Dataset entries:
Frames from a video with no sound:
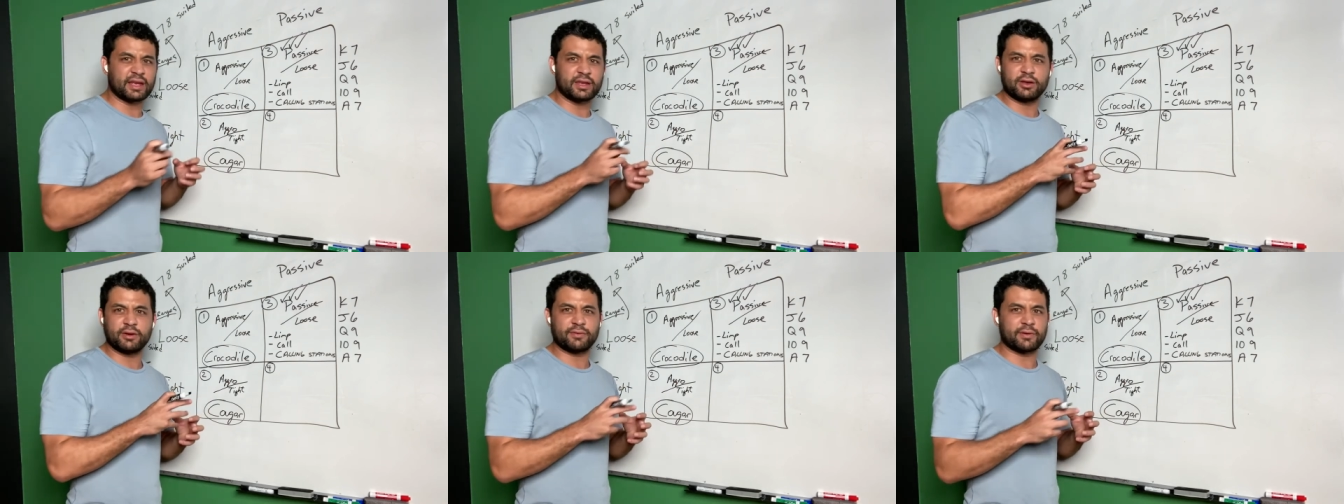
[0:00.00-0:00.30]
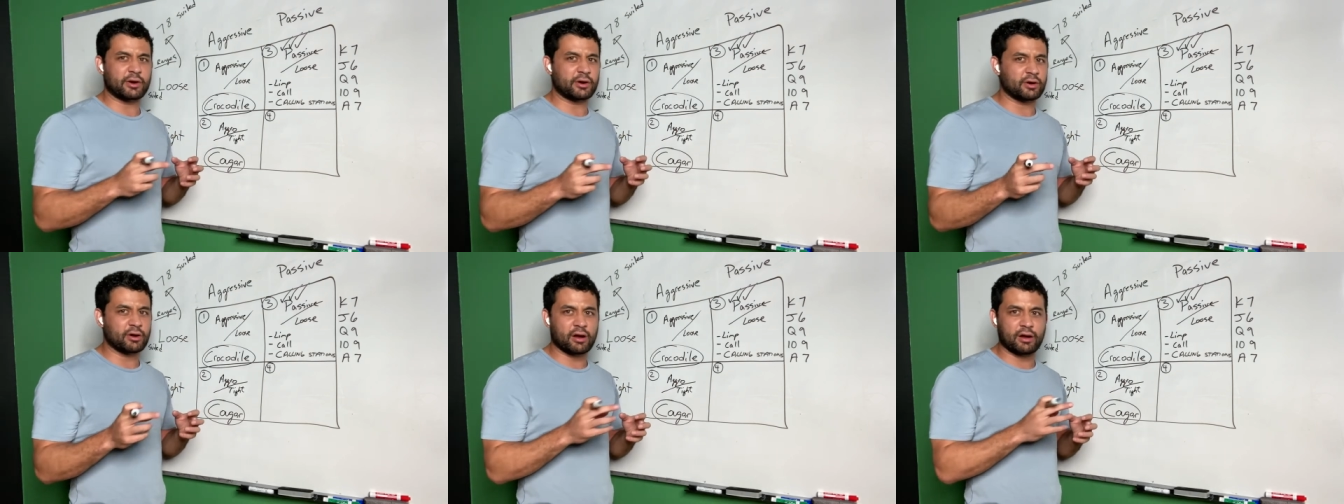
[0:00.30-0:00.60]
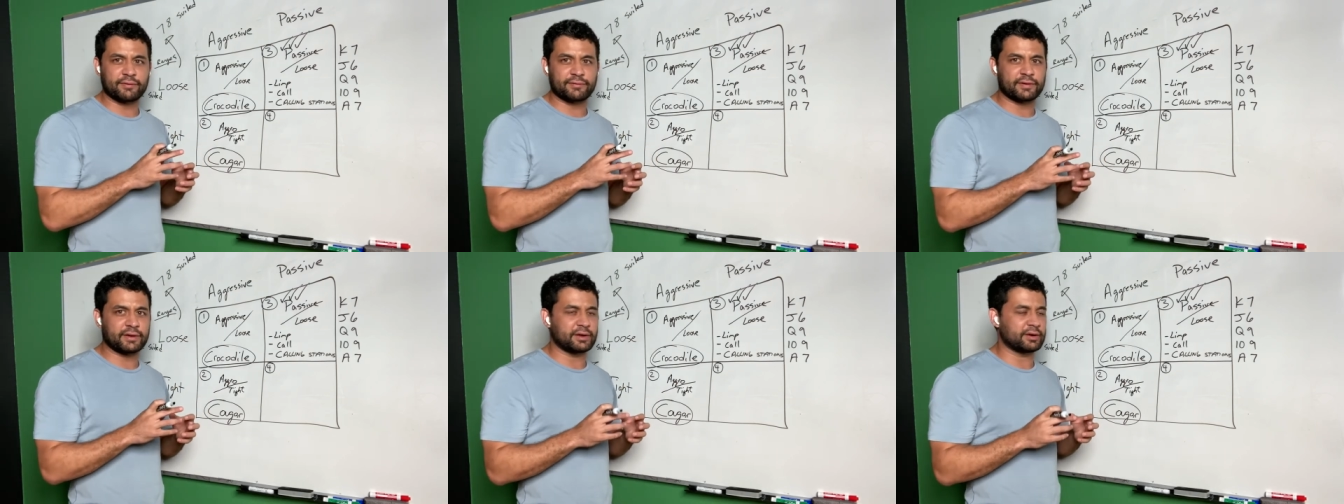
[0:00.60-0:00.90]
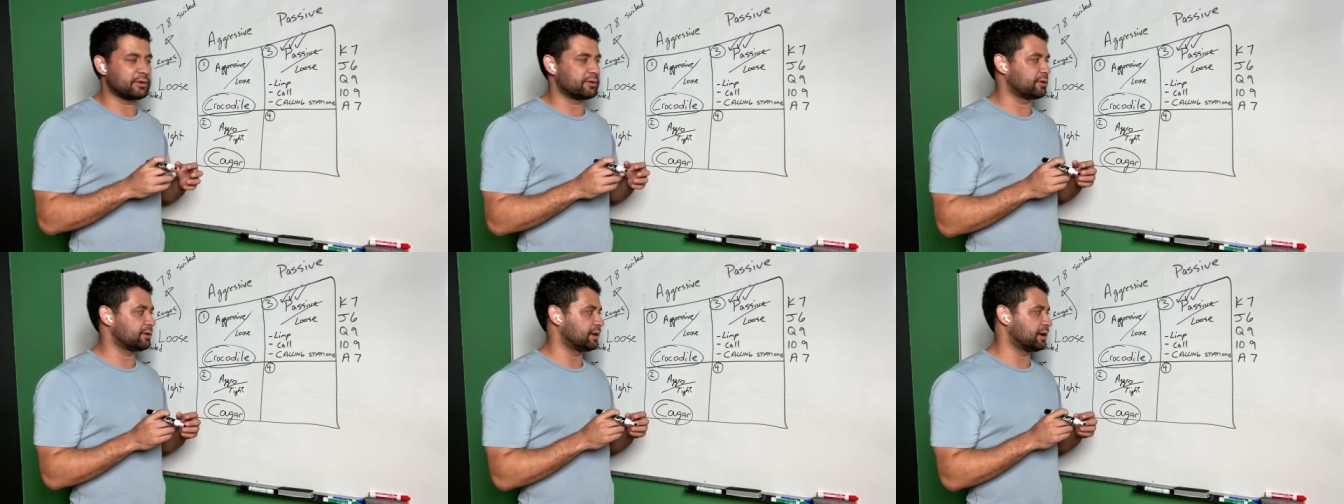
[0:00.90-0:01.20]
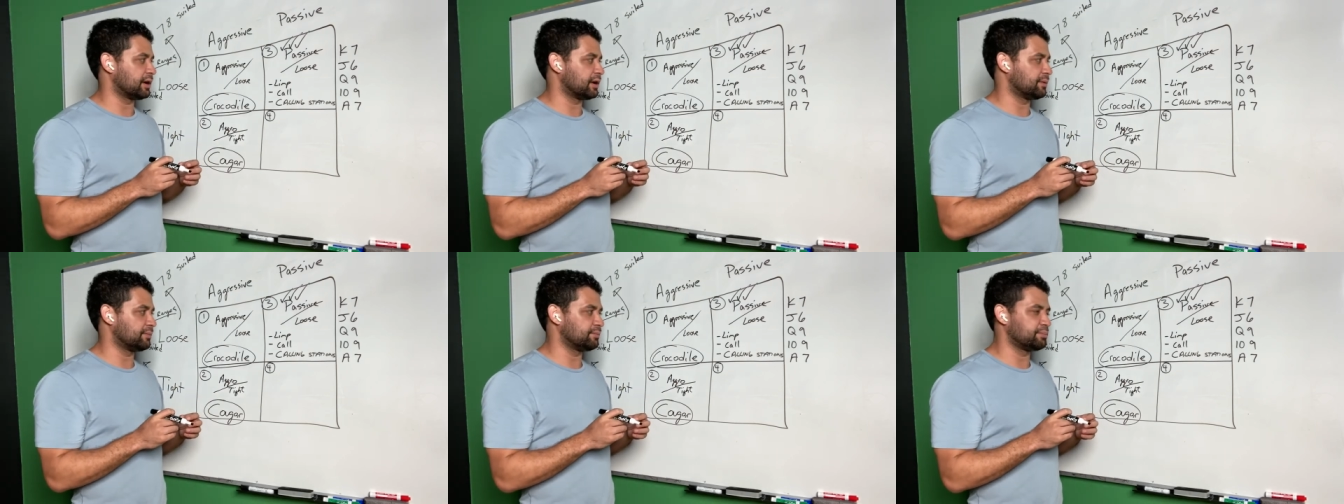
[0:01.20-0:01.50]
at you very often or
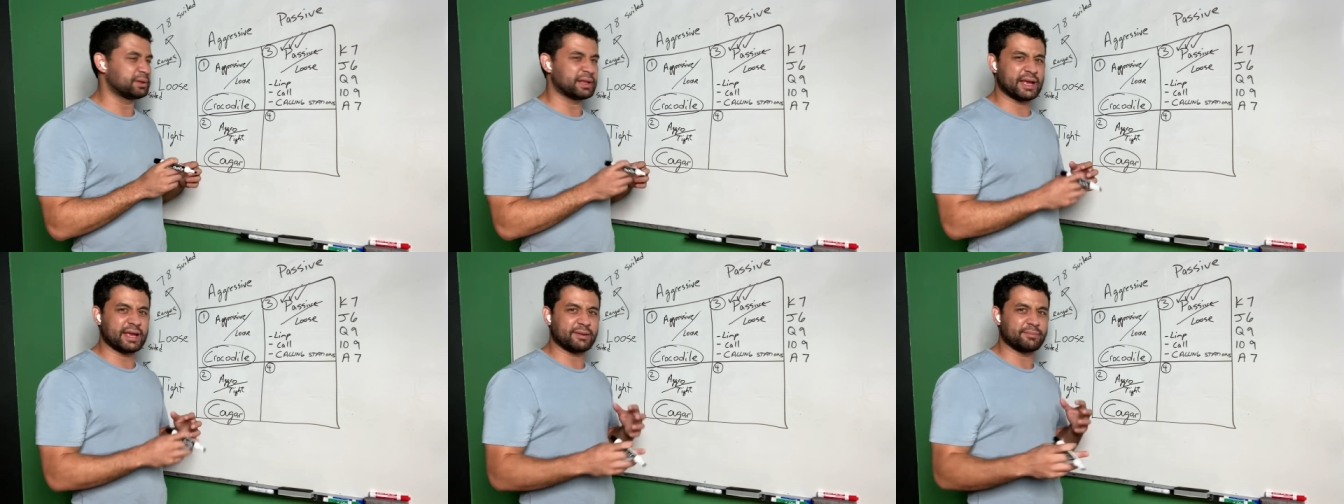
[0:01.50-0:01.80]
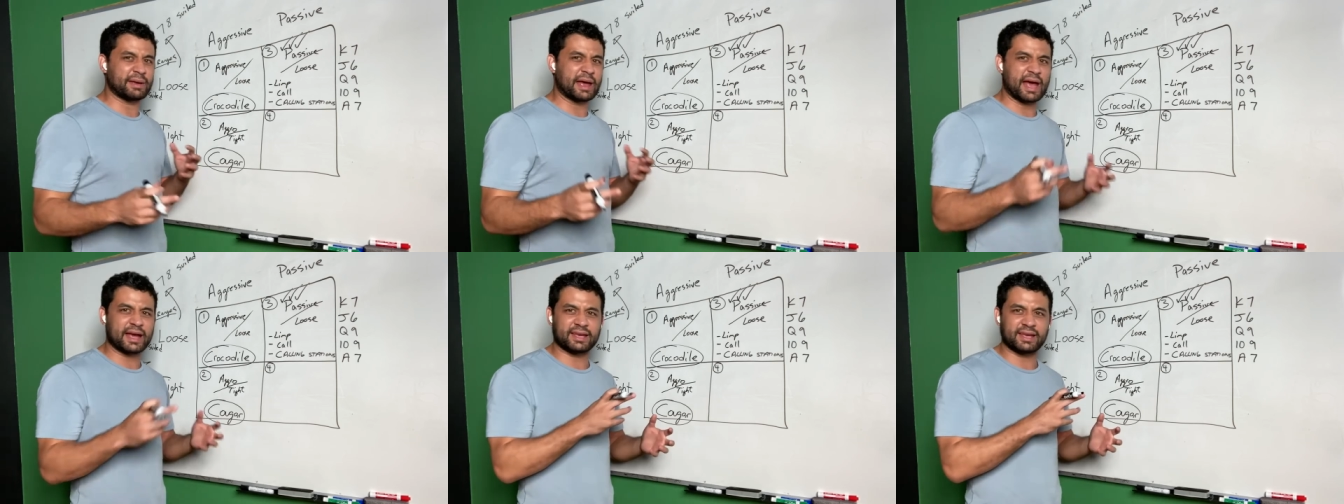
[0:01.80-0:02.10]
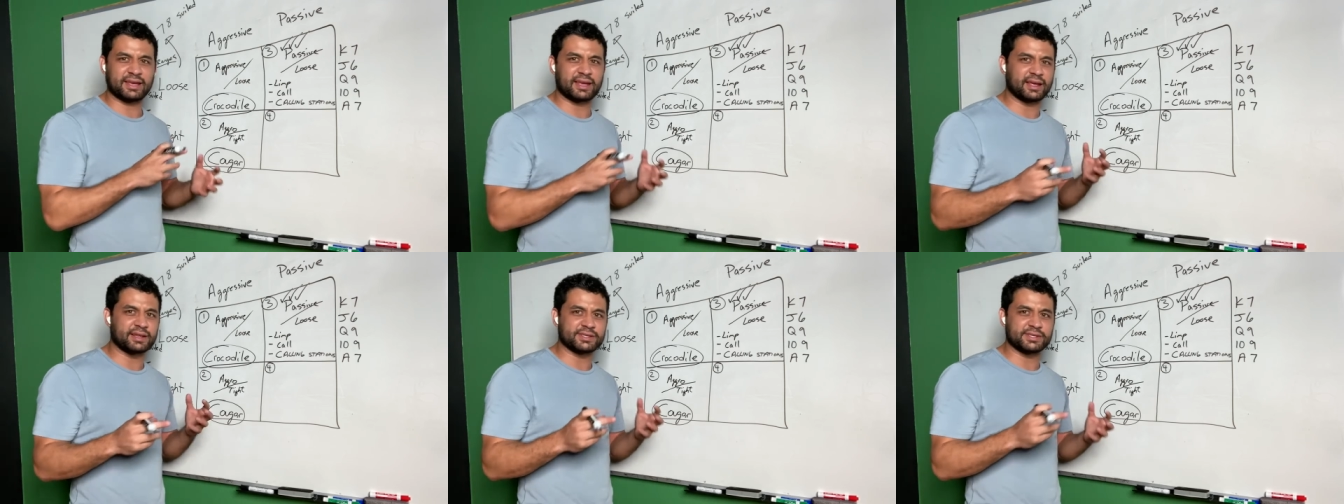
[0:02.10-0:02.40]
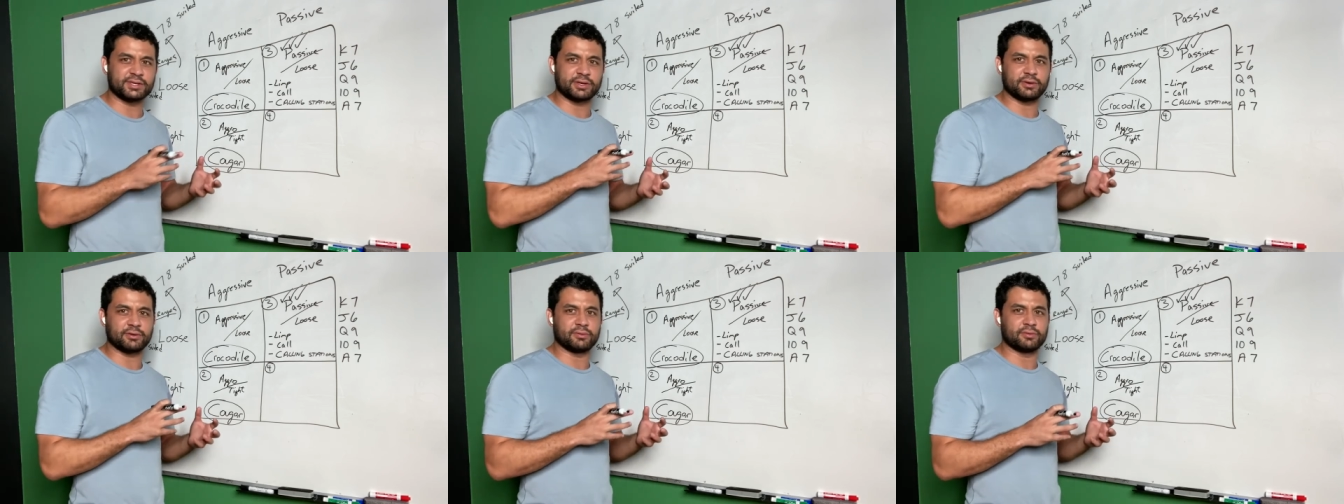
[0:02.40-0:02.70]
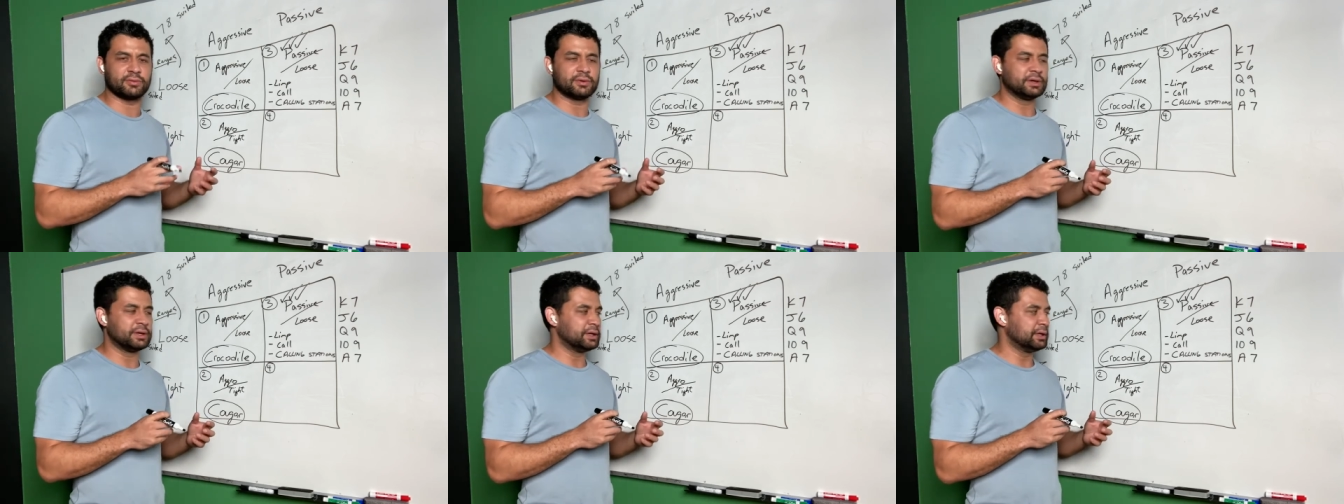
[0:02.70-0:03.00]
um, playing back against
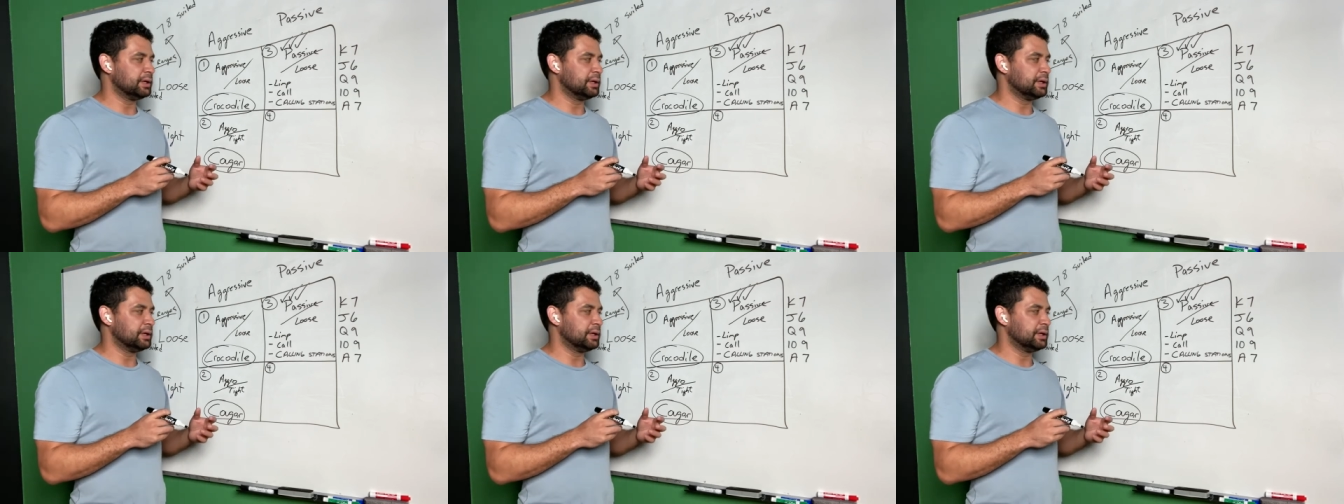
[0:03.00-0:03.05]
you.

Directions for this task:
Please transcribe all of the entries word for word, with the pictures left out.

Response to the task:
Frames from a video with no sound:
[0:00.00-0:00.30]
[0:00.30-0:00.60]
[0:00.60-0:00.90]
[0:00.90-0:01.20]
[0:01.20-0:01.50]
at you very often or
[0:01.50-0:01.80]
[0:01.80-0:02.10]
[0:02.10-0:02.40]
[0:02.40-0:02.70]
[0:02.70-0:03.00]
um, playing back against
[0:03.00-0:03.05]
you.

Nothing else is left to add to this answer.